Data extracted from a collection

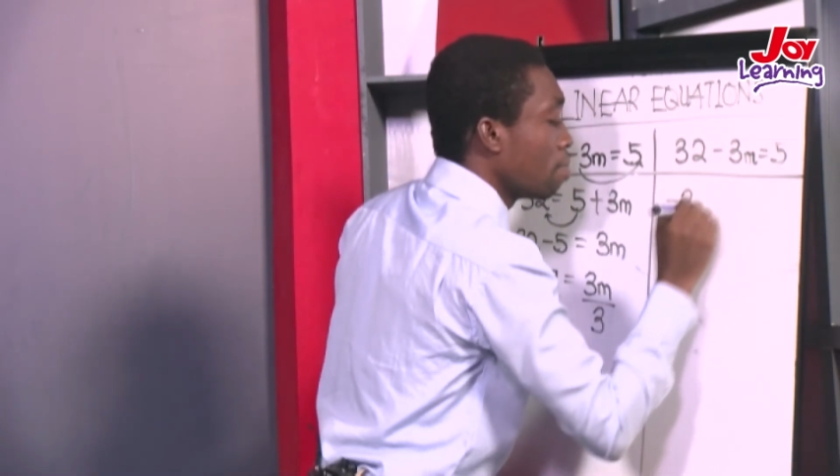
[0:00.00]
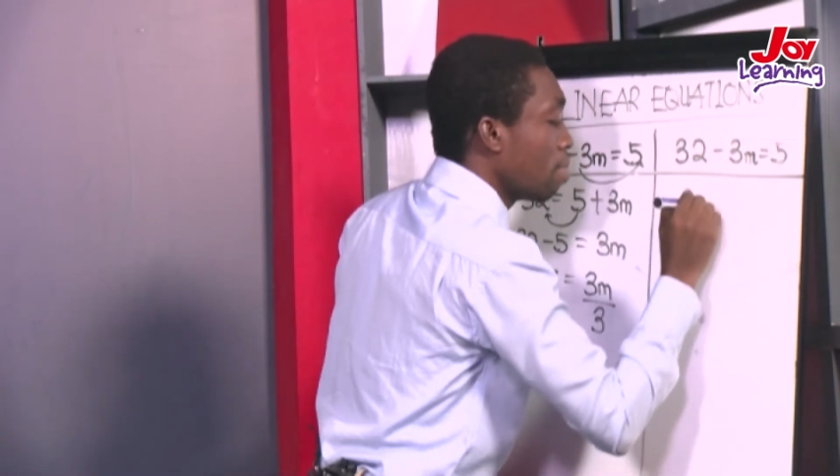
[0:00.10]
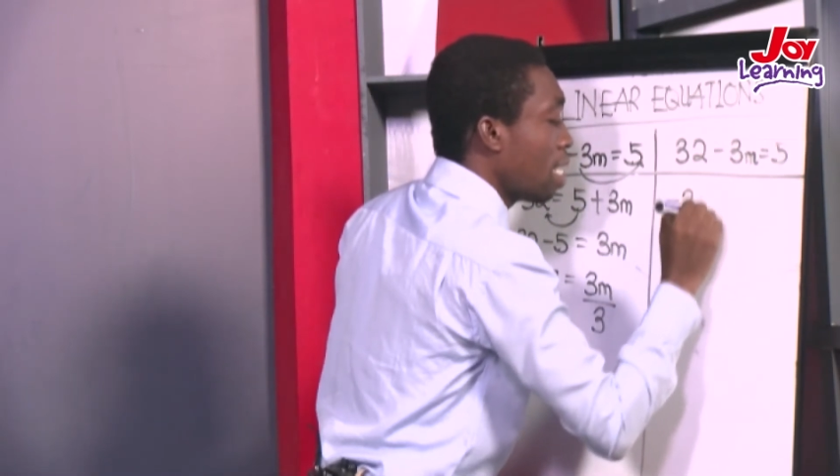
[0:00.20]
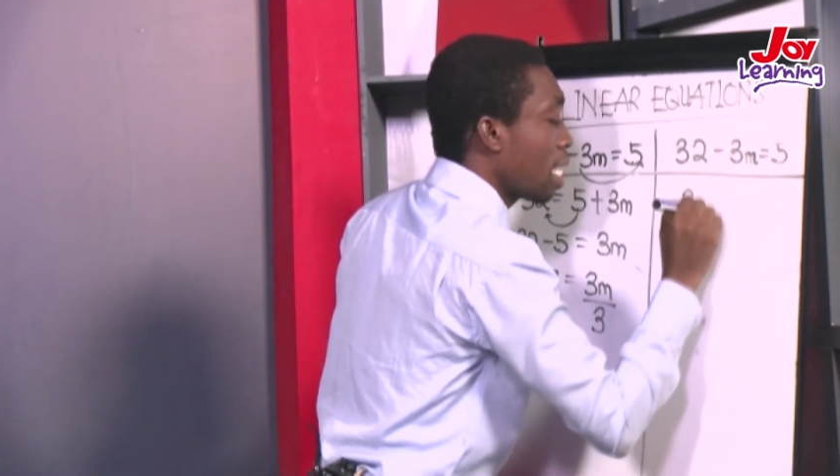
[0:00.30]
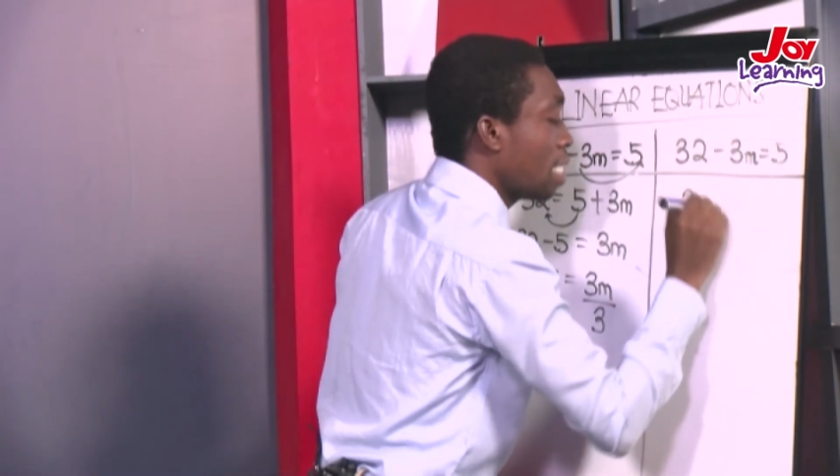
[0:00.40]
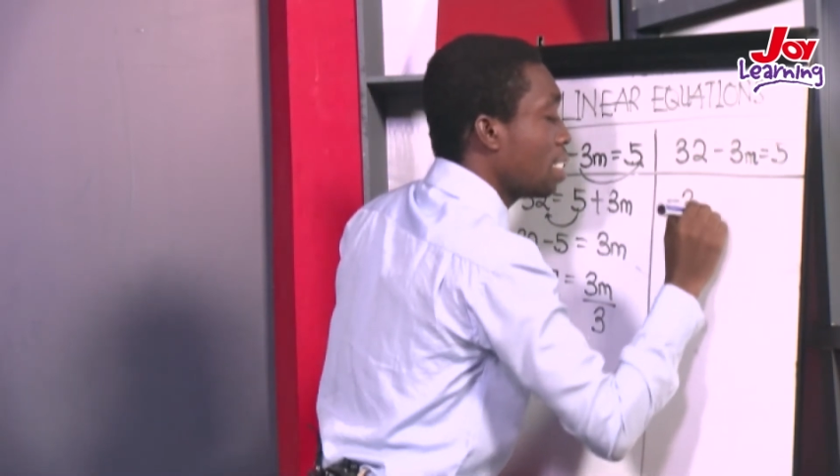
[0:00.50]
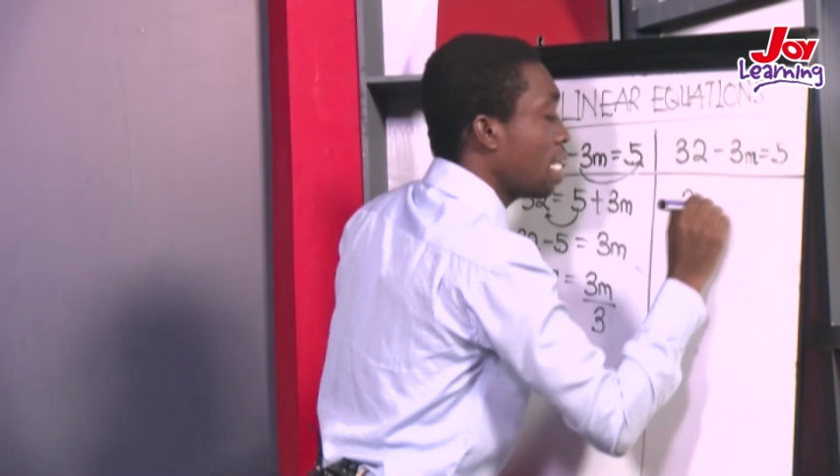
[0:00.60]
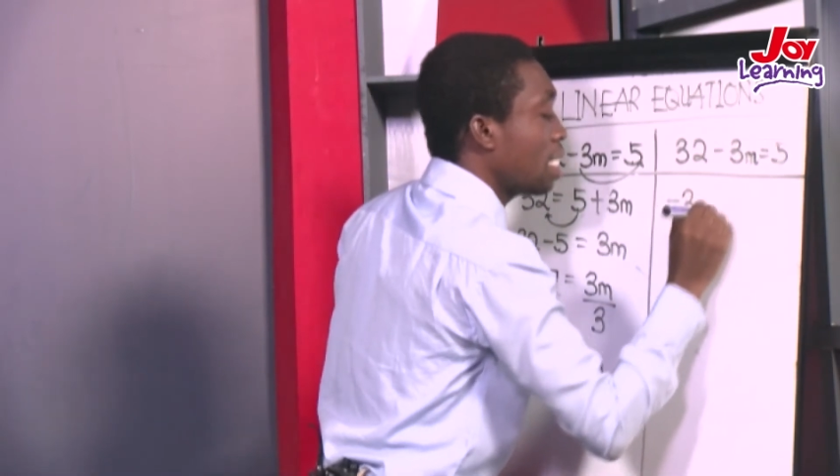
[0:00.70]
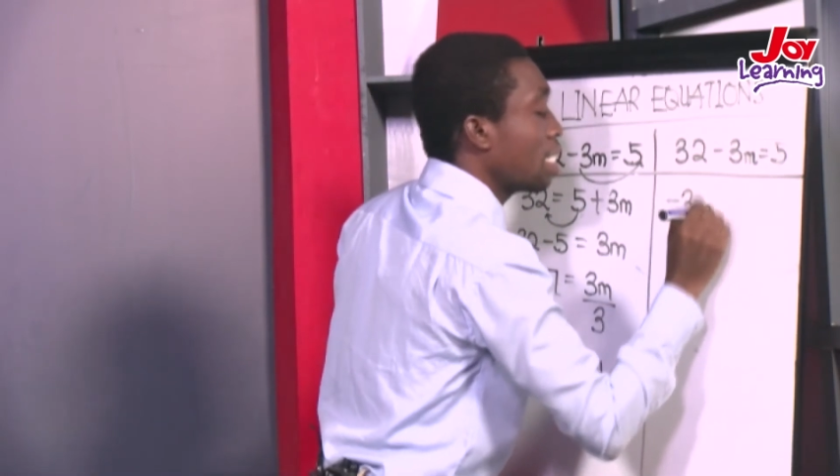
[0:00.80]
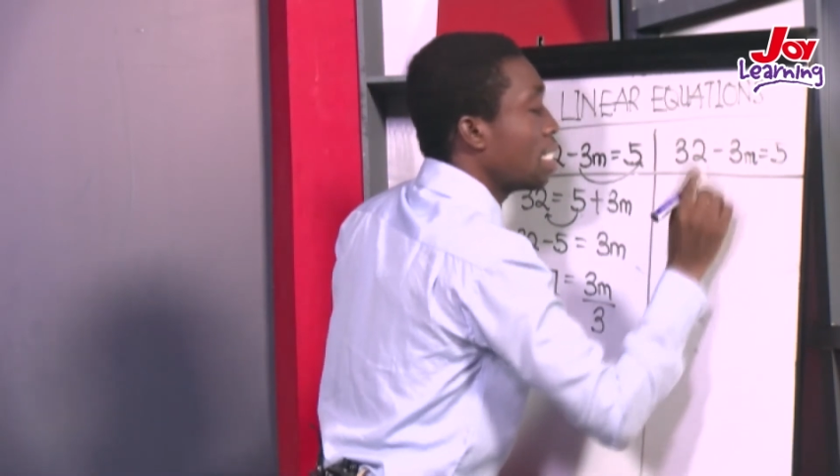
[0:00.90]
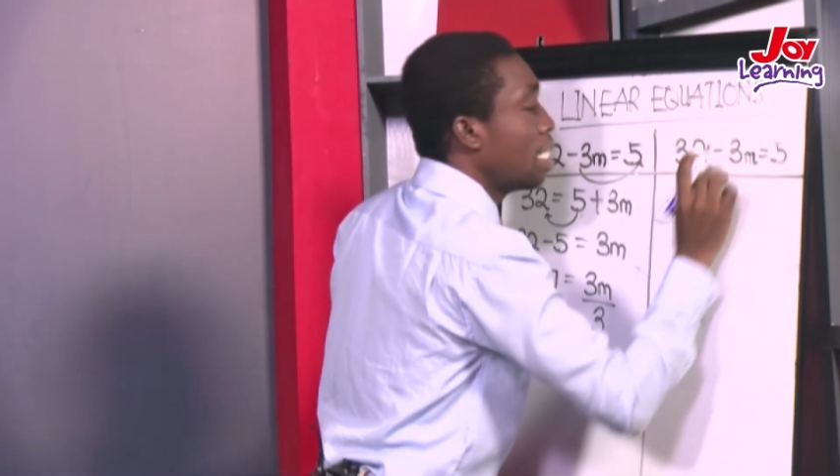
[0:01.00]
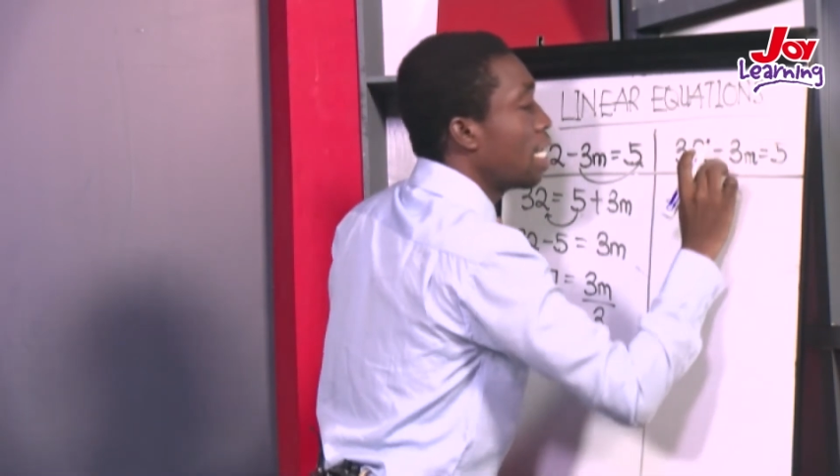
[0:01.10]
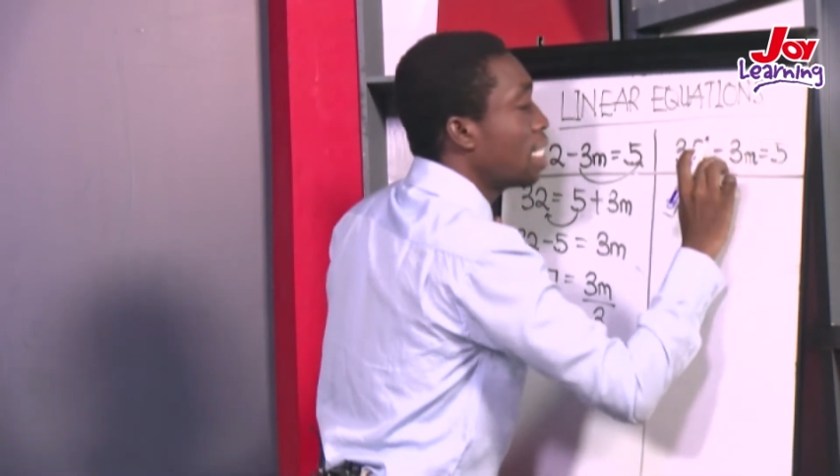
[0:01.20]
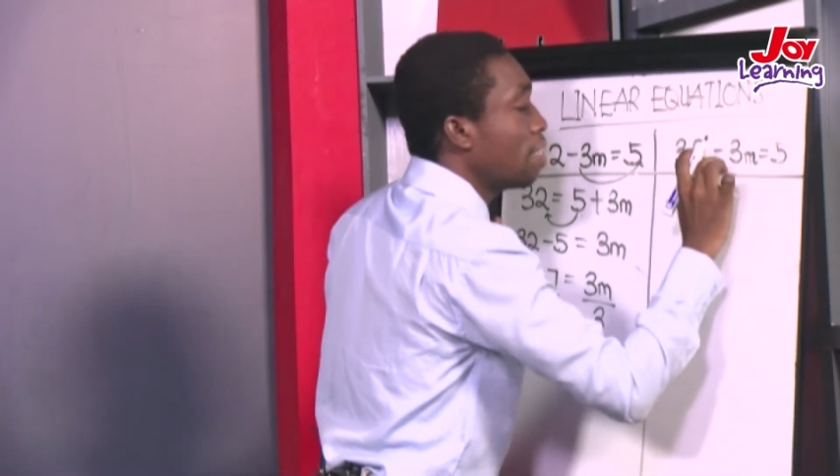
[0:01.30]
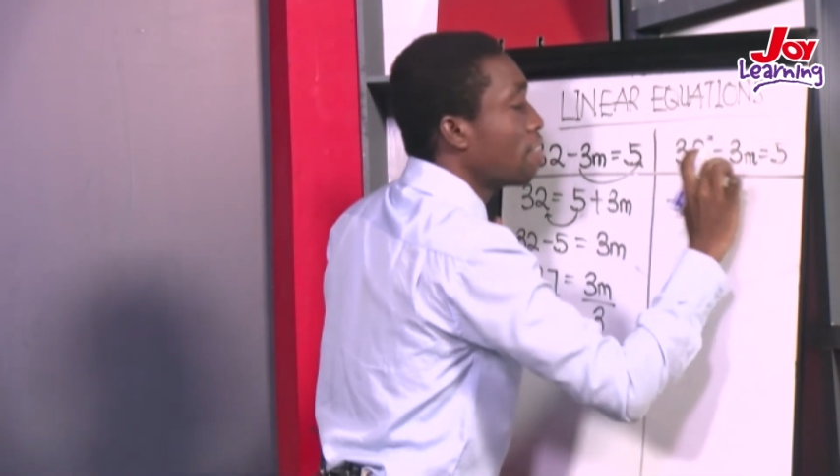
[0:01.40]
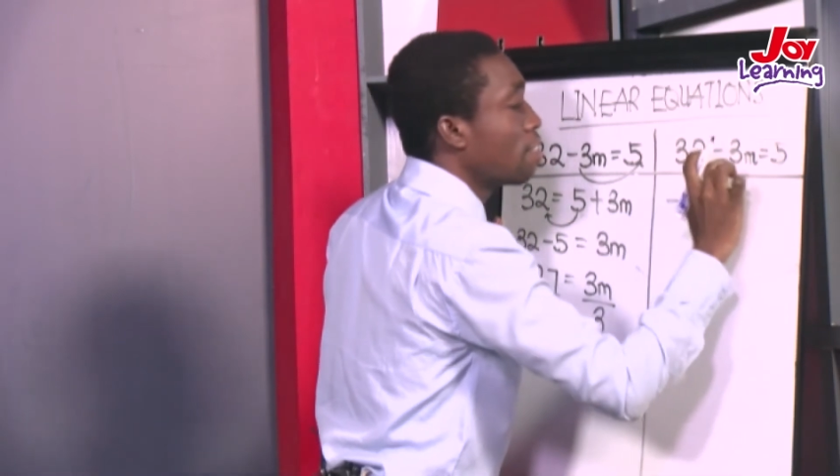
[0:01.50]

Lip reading: Like I said, the negative is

**Instructions for the task:** Transcribe the records above exactly and drop every picture.

**Problem solution:**
[0:00.00]
[0:00.10]
[0:00.20]
[0:00.30]
[0:00.40]
[0:00.50]
[0:00.60]
[0:00.70]
[0:00.80]
[0:00.90]
[0:01.00]
[0:01.10]
[0:01.20]
[0:01.30]
[0:01.40]
[0:01.50]

Lip reading: Like I said, the negative is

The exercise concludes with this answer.